Neither Facebook or Myspace became successful based on the founders’ original target market, value proposition and vision. And they are two of the most successful web sites in the history of the internet. So lesson Number One is: If your site design does not truly engage your users day after day, month after month, and year after year, then regardless of how brilliant your original vision or concept might be, you’ve got nothing.

Neither Facebook or Myspace would have been able to accommodate the exponential growth they experienced had they not considered scalability in the overall design of their sites. There are those who still think that building a successful web property is only about offering your visitors content, media or engagement they can’t get from another web site. Without scalability, your site will crash often and die an early death once exponential viral growth overwhelms your computing resources. Hopefully, if you are in the process of starting a web community, scalability will be a major consideration.

For you non technical readers, scalability covers four critical areas. These critical areas include development platform and language, development talent, hardware and hosting, and last but not least, caching. Skimp or minimize resources in any one of these areas and you will never make it to the next level. Over time visitors don’t return to sites that can’t deliver on the promise of their functionality and content availability. It even happens to the major players…I just logged into Twitter and got this message: Twitter is over capacity…Too many tweets…Please wait a moment and try again. Twitter can get away with this now, but for how long?

Let’s start with the software platform that was or will be used to develop your site. This includes the language and operating system platform on which your web site is to be built. Bottom line: selecting the right development language and platform is critical to building a scalable startup. If you choose a platform that allows you to get the web site up quickly, but is inherently un-scalable, your gamble will come back to bite you in the butt. If your site engages the users, you will also need a scalable database backend to maintain all the information about your membership and their profiles. If you don’t have the technical expertise to understand scalability, then hire a web developer or partner with someone who has that expertise.

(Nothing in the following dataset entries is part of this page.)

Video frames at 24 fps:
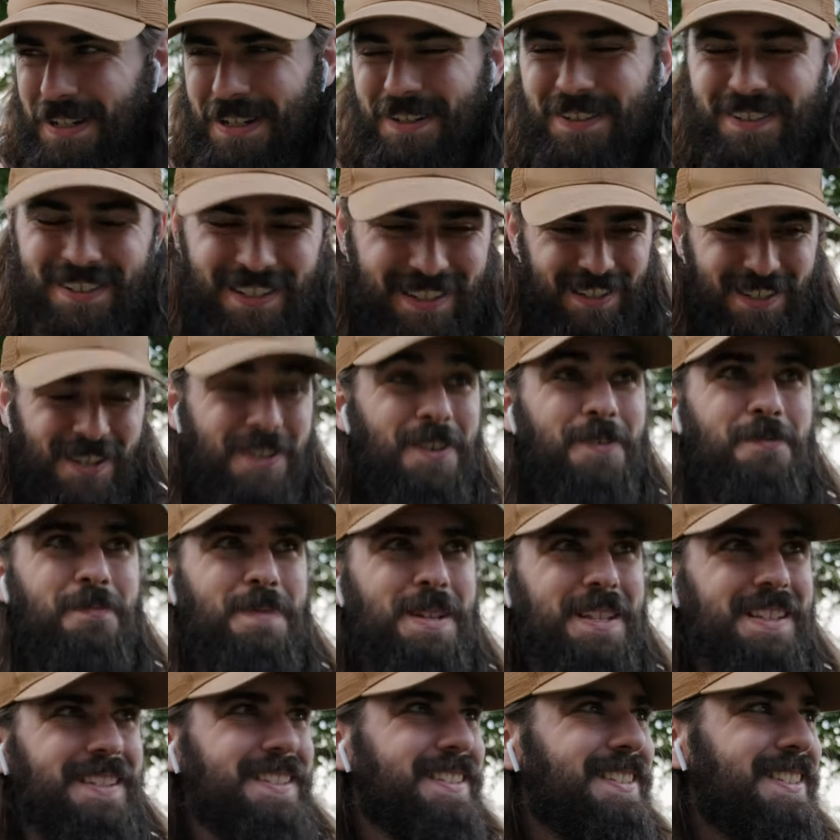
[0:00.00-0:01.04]
weird,
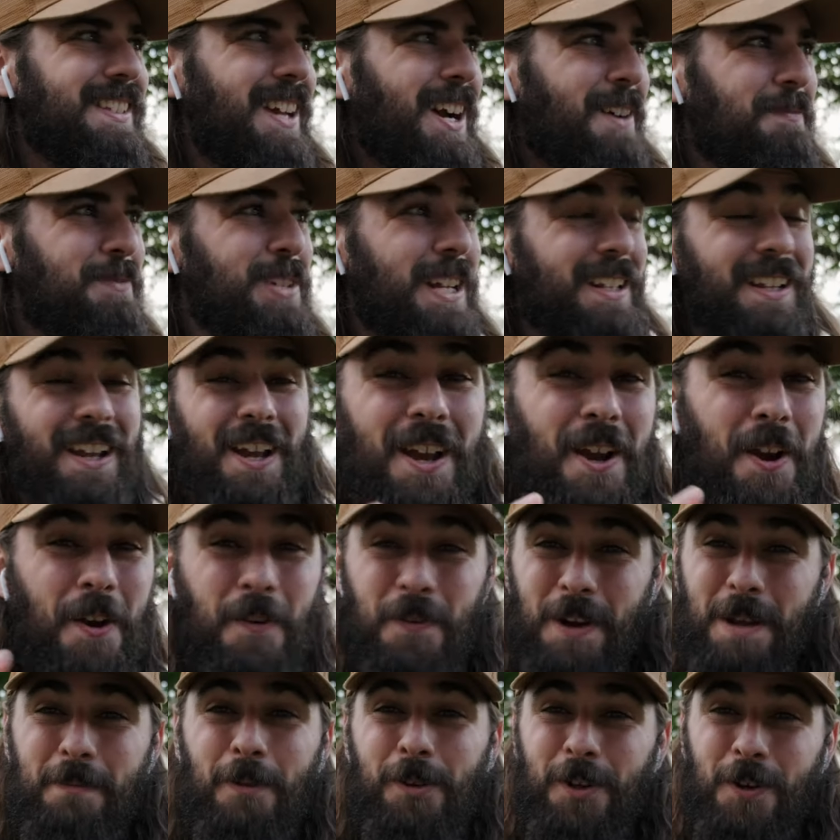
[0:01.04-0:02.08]
human subject,
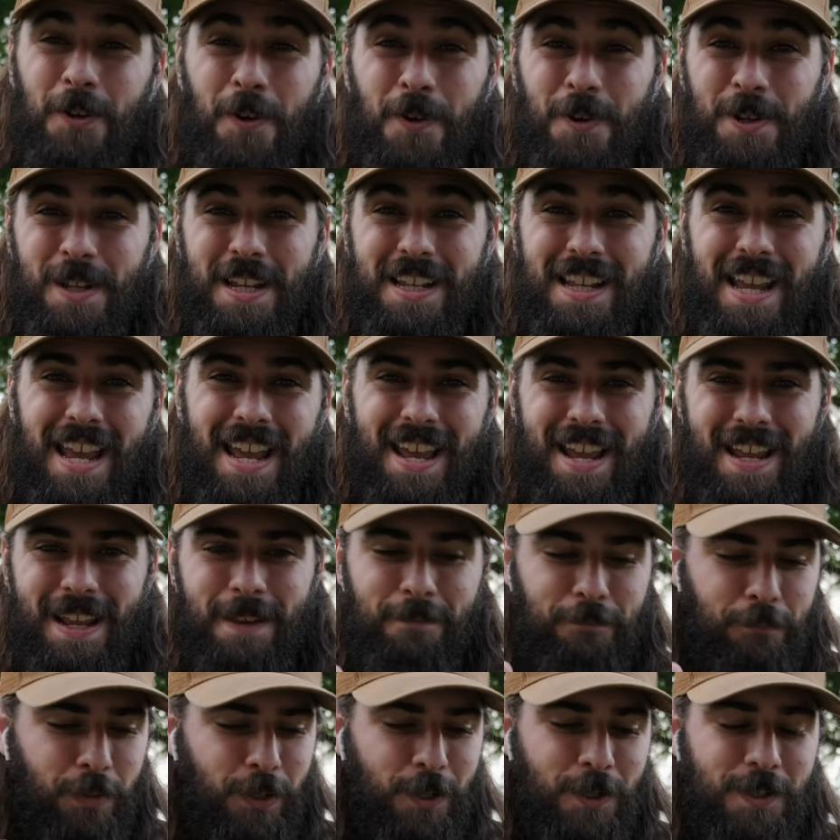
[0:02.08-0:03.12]
when I'm recording a
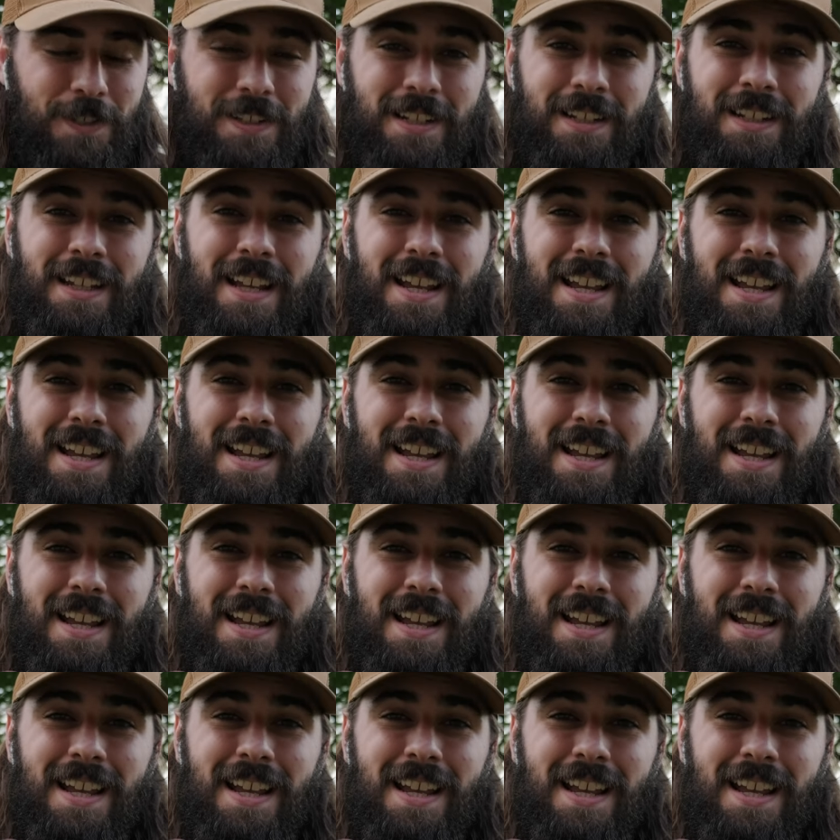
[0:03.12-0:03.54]
person,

That brings me to the second critical factor in achieving scalability. Scalable web startups are willing to make the necessary investment when it comes to securing talent. Hiring and/or seeking advice from a web developers or web architects in the early stages of your site development is absolutely essential to your success down the road. You might counter by telling me that you can’t afford such high level talent. My suggestion would be to seek out a web developer or developers with the required expertise and offer them equity in your startup. If you don’t have the funding to pay them as regular employees, then maybe getting in on the ground floor will entice them.  If your vision and value proposition have merit in their eyes, then they will be satisfied just to work for a piece of the company.

Since my primary target audience is non-technical, I don’t intend to get bogged down in the technical details of hardware and hosting scalability, so I will give the briefest of summaries on those issues. We have already discussed the development platform and talent required, but there are some additional areas that haven’t been covered. It is essential to understand bandwidth requirements with respect to your server connections to the internet.

Suffice it to say, through the use of web hosting services, you can scale your bandwidth up over time as needed to accommodate the traffic on your site. Whether you use the hosting site’s servers or your own, that should not be an issue. The primary difference has to do with costs and your web developers will help you make those determinations.  If your site really takes off, then you will have to transition to your own in-house server farms.

The last critical factor I will mention has to do with caching. Your development guys will understand the importance of caching and should have it as a very high priority from the beginning. Basically, caching takes the load off the disk drives and processes the routines and requests through temporary memory (mem-caches) which will speed up those processes. Speed and performance is critical to a successful web site and poor performance will have a very negative impact on your traffic. Users tend to stay away from sites that are difficult to log into or navigate.

So there you have it. Secret Number Two is: Scalabilitiy. From concept to launch, scalability has to be a major consideration when developing your site. The best web concept in the world won’t make your site successful if you can’t provide your users 100% availability and functionality.